* Material for this exercise *

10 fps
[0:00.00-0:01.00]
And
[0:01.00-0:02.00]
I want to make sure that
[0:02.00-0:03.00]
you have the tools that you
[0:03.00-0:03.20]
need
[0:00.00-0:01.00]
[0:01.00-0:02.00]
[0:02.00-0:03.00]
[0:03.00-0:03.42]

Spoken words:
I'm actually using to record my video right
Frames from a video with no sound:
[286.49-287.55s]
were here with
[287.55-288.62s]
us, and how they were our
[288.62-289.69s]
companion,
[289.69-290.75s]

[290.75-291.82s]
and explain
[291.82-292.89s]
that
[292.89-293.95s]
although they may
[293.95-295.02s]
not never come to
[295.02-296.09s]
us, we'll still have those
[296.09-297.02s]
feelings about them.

* * *

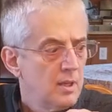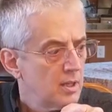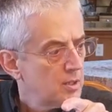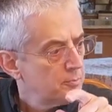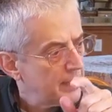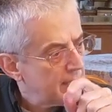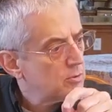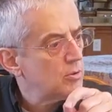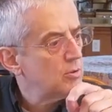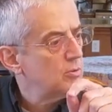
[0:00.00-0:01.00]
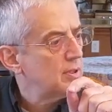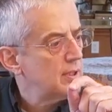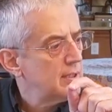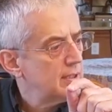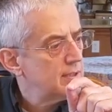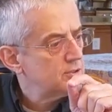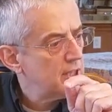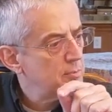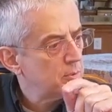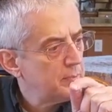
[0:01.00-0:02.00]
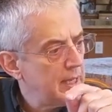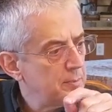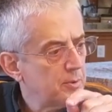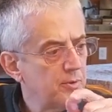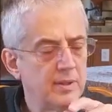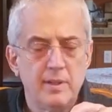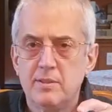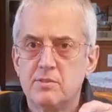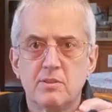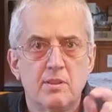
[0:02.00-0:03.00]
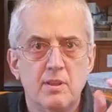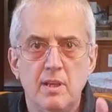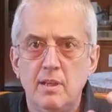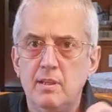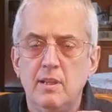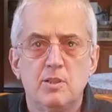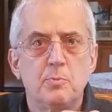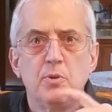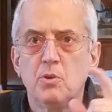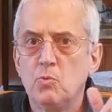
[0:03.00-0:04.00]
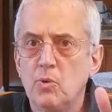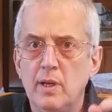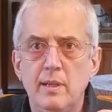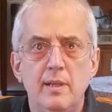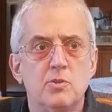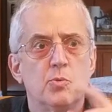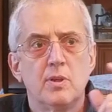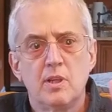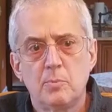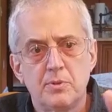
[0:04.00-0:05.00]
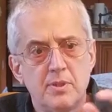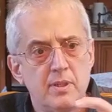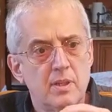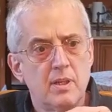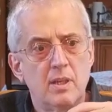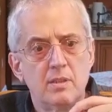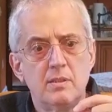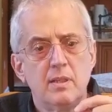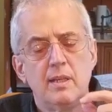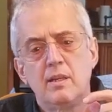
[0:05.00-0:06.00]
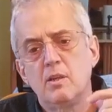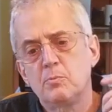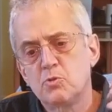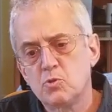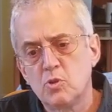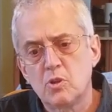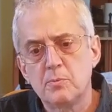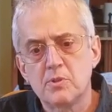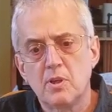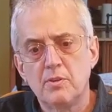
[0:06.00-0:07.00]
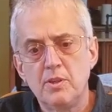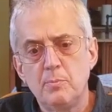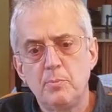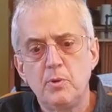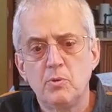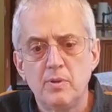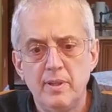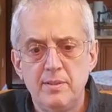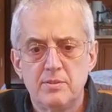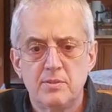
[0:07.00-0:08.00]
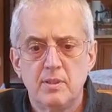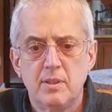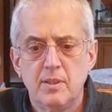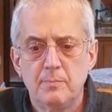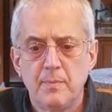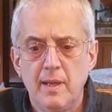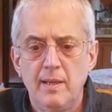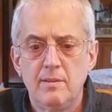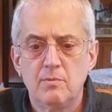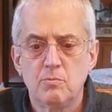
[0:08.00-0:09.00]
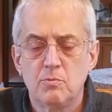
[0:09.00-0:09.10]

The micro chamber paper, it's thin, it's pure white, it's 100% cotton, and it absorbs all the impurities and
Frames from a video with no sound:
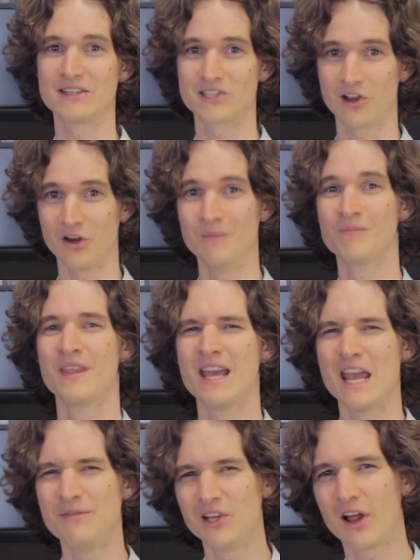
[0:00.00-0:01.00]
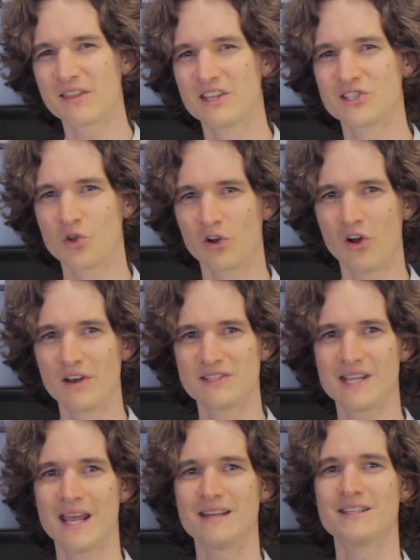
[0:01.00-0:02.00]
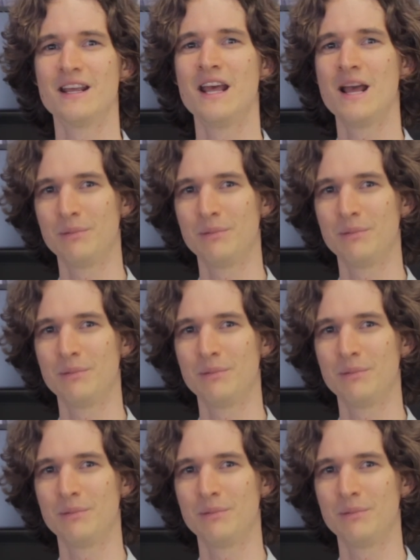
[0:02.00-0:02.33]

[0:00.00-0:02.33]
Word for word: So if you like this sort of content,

* Problem to work on *
All lines above starting at the one with "[0:04.00-0:05.00]" and ending at the one with "Word for word: So", inclusive, are to be printed again exactly, with the pictures left out.

* Response below *
[0:04.00-0:05.00]
[0:05.00-0:06.00]
[0:06.00-0:07.00]
[0:07.00-0:08.00]
[0:08.00-0:09.00]
[0:09.00-0:09.10]

The micro chamber paper, it's thin, it's pure white, it's 100% cotton, and it absorbs all the impurities and
Frames from a video with no sound:
[0:00.00-0:01.00]
[0:01.00-0:02.00]
[0:02.00-0:02.33]

[0:00.00-0:02.33]
Word for word: So if you like this sort of content,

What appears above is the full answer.